Bank of Montreal CEO Sees Further Loan Losses If Oil Prices Drop

William Downe
William Downe, CEO of Bank of Montreal, in this Dec. 2009 file photo. Photographer: Norm Betts/Bloomberg

Bank of Montreal, Canada’s fourth-largest lender, will see further loan losses from oil-and-gas firms if energy prices remain low, Chief Executive Officer William Downe said.

“If oil prices stay down, we will have provisions for credit loss that we otherwise wouldn’t have,” Downe said Tuesday in a phone interview. “They’re not a good thing, but with respect to potential losses relative to the size of the bank or our total overall portfolio, they remain manageable.”

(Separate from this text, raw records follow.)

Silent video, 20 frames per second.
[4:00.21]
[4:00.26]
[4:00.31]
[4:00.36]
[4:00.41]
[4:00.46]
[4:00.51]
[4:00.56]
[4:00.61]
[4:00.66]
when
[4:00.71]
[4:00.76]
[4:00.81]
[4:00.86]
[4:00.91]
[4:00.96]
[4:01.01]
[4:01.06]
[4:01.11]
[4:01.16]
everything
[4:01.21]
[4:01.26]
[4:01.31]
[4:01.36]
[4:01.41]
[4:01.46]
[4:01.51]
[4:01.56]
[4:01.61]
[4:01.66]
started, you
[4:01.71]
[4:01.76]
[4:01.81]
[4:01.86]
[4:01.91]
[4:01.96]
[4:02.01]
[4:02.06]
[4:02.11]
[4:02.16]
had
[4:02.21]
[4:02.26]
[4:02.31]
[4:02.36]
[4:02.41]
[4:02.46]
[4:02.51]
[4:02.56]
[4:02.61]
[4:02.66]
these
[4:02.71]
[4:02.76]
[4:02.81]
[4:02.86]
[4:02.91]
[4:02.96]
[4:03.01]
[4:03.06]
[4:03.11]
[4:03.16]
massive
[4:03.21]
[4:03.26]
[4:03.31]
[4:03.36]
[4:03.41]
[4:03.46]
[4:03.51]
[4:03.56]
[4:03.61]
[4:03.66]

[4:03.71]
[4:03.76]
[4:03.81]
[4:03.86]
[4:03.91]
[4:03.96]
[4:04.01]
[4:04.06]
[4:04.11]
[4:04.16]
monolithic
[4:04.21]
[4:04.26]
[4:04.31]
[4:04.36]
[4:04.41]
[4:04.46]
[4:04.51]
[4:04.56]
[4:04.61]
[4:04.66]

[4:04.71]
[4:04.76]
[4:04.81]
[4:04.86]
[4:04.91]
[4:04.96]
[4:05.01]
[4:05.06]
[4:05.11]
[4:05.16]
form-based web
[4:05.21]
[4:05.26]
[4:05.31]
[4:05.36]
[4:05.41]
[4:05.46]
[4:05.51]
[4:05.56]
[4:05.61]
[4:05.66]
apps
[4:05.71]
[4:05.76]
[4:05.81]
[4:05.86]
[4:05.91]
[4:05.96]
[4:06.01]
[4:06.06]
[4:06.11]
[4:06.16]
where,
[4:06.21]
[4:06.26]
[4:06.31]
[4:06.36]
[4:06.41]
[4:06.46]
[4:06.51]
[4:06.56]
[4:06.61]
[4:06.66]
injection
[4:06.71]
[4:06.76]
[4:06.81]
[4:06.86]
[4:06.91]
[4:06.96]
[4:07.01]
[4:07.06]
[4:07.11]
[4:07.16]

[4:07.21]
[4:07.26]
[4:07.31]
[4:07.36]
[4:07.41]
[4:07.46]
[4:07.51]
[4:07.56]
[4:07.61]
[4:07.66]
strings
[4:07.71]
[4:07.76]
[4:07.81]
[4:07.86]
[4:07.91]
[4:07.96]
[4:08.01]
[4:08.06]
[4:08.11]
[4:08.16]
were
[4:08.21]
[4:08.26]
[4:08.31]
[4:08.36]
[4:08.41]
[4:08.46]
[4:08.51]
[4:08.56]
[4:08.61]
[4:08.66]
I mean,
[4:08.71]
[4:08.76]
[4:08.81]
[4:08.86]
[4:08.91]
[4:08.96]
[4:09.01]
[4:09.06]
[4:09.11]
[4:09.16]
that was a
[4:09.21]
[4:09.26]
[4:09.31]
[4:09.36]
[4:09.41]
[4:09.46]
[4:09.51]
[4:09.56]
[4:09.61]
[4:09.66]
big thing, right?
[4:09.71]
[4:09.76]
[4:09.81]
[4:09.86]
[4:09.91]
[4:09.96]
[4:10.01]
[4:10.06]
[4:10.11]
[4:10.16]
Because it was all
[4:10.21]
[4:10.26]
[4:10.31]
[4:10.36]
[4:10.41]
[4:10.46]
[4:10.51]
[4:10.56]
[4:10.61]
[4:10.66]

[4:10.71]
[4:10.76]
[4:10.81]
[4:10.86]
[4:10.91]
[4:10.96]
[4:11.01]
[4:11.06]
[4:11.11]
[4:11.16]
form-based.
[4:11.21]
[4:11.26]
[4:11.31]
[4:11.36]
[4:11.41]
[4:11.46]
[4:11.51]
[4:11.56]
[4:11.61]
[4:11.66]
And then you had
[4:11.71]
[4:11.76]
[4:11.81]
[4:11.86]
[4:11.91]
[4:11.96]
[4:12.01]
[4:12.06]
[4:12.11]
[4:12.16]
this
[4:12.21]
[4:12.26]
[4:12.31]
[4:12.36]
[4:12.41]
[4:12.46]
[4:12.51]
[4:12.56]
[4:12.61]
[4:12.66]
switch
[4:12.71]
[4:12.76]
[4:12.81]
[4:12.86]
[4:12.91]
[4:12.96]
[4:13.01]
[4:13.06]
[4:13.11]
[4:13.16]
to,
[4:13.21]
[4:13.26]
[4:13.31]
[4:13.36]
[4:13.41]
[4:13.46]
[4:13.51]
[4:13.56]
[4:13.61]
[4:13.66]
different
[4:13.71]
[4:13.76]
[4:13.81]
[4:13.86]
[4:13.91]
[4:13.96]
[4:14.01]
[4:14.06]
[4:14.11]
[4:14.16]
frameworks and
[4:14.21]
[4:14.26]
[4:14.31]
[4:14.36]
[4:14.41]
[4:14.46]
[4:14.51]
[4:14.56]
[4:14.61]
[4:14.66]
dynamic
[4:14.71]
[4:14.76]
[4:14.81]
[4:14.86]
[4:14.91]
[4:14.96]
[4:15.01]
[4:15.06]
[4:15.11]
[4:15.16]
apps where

Oil-and-gas loans account for 2 percent of the Toronto-based lender’s portfolio, with more than half in investment grade and a significant portion not tied to energy producers, Downe, 63, said.

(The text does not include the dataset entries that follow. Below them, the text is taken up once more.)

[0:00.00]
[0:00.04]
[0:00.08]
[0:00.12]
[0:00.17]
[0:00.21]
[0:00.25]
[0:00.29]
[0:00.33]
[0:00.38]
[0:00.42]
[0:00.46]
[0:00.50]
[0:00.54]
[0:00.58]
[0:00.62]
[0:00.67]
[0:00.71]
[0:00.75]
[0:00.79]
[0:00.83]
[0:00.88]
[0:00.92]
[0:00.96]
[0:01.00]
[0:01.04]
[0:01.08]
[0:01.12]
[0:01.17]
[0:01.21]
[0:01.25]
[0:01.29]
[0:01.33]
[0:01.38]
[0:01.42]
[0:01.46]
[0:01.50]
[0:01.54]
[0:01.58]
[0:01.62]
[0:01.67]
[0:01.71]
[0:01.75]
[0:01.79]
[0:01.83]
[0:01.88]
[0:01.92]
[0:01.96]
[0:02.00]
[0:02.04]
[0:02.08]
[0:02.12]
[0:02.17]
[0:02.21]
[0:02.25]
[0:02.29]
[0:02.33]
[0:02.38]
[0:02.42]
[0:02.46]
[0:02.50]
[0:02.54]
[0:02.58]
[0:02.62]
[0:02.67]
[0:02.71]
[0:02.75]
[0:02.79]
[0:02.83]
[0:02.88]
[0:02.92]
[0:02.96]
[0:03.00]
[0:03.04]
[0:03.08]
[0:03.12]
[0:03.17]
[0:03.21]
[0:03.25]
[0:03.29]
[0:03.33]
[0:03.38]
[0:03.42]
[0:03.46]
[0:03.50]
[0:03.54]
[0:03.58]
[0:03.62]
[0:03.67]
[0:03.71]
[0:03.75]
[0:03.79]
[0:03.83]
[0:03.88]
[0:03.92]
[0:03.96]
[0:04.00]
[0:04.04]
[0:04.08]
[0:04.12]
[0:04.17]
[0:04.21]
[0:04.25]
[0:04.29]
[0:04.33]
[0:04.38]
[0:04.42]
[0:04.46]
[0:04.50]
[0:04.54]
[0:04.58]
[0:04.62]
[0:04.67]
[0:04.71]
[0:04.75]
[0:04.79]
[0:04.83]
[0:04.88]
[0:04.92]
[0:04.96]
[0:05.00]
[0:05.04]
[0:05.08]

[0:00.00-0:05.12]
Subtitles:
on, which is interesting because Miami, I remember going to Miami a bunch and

Bank of Montreal, which posted record profit Tuesday that topped analysts’ estimates, disclosed C$106 million ($79 million) in gross impaired loans in the oil-and-gas industry in the fiscal third quarter. That’s up from C$26 million in the second quarter and none in the first period.

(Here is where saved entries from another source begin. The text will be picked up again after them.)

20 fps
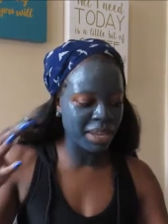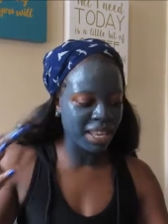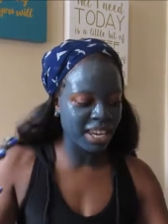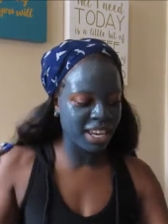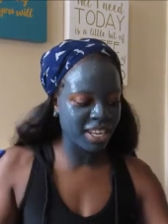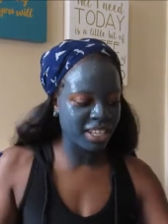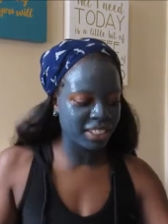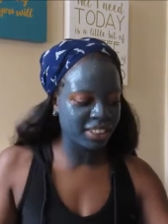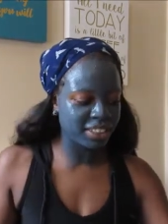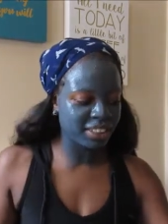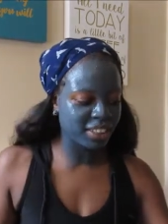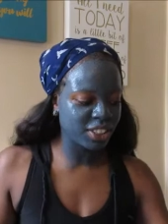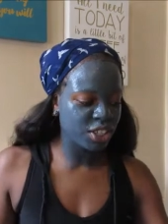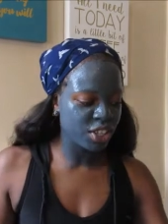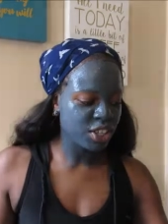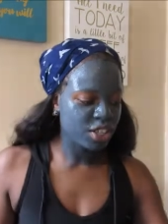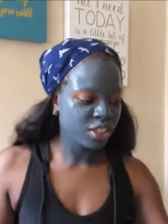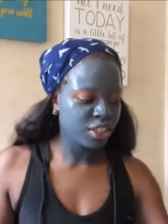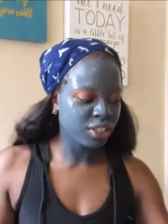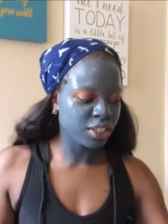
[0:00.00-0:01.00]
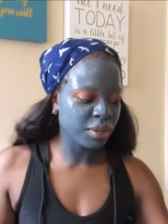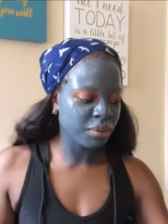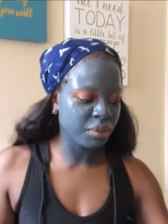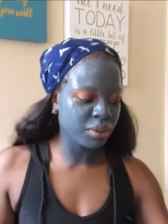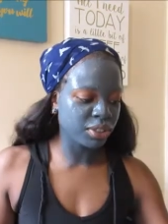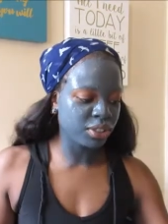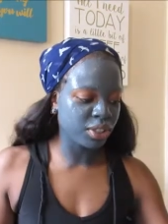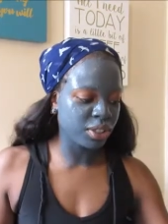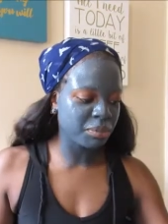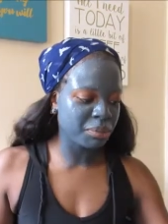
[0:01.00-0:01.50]
minutes. So I'm
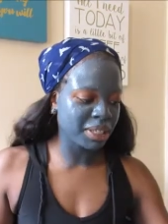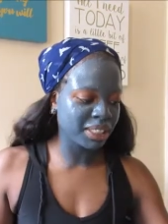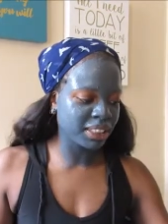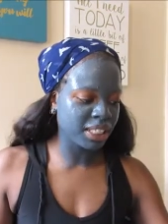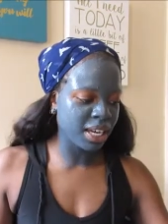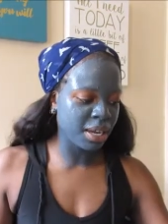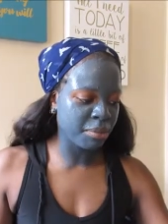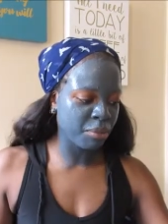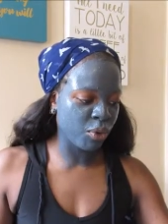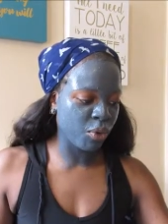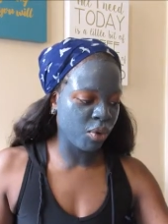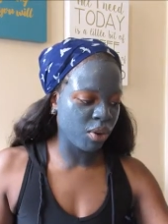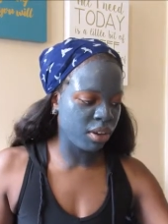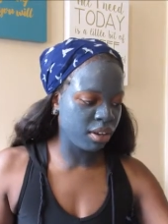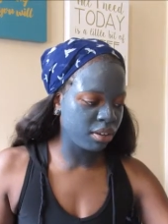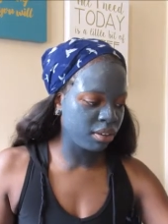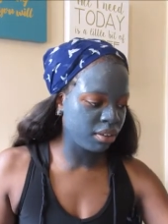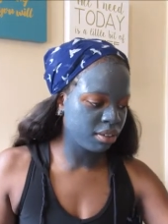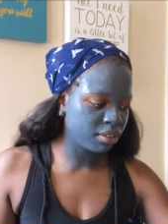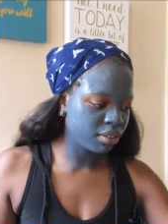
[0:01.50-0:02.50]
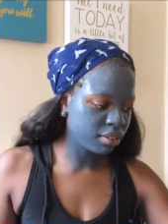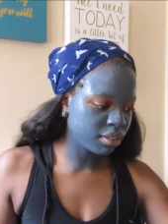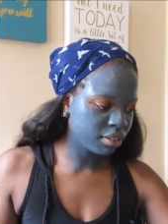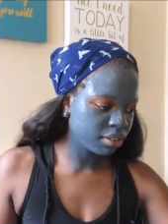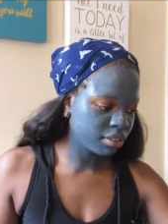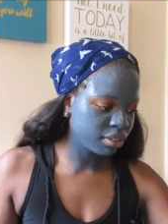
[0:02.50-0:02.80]
gonna turn my timer on.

“We see gathering credit storm clouds on the horizon,” Peter Routledge, an analyst with National Bank Financial, said in a note to clients. “As, and if, low oil prices persist through fiscal 2016, we expect oil-and-gas impaired loan formations to increase materially in both Canada and the United States.”

Crude Plunges

Crude oil plunged below $40 a barrel for the first time in more than six years on Aug. 21 amid signs the glut will be prolonged. Prices have fallen 36 percent since this year’s peak in June, and the U.S. benchmark settled at $39.31 in New York.

Oil’s abrupt decline may be what’s needed to get energy producers to rein in costs, Downe said. Such cycles are part of a “normalization process” and costs will come back in line for those energy producers, Downe said.

“They’ll have indigestion and clearly there’ll be some reclassified loans and perhaps some provisions,” Downe said. “But it’s constructive to look at cost cycles, where through work-out and adjustment the ultimate losses have been very low.”

Stress tests using $35-a-barrel oil prices for the next 12 months and $50-a-barrel for 12 months after that showed “a small increase” in total loan losses, Chief Risk Officer Surjit Rajpal said on a call with analysts.

Bank of Montreal shares gained 2.4 percent to C$67.82 at 4 p.m. in Toronto, paring this year’s decline to 17 percent. The stock is the second-worst performer in the eight-company Standard & Poor’s/TSX Commercial Banks Index, which has slid 12 percent in 2015.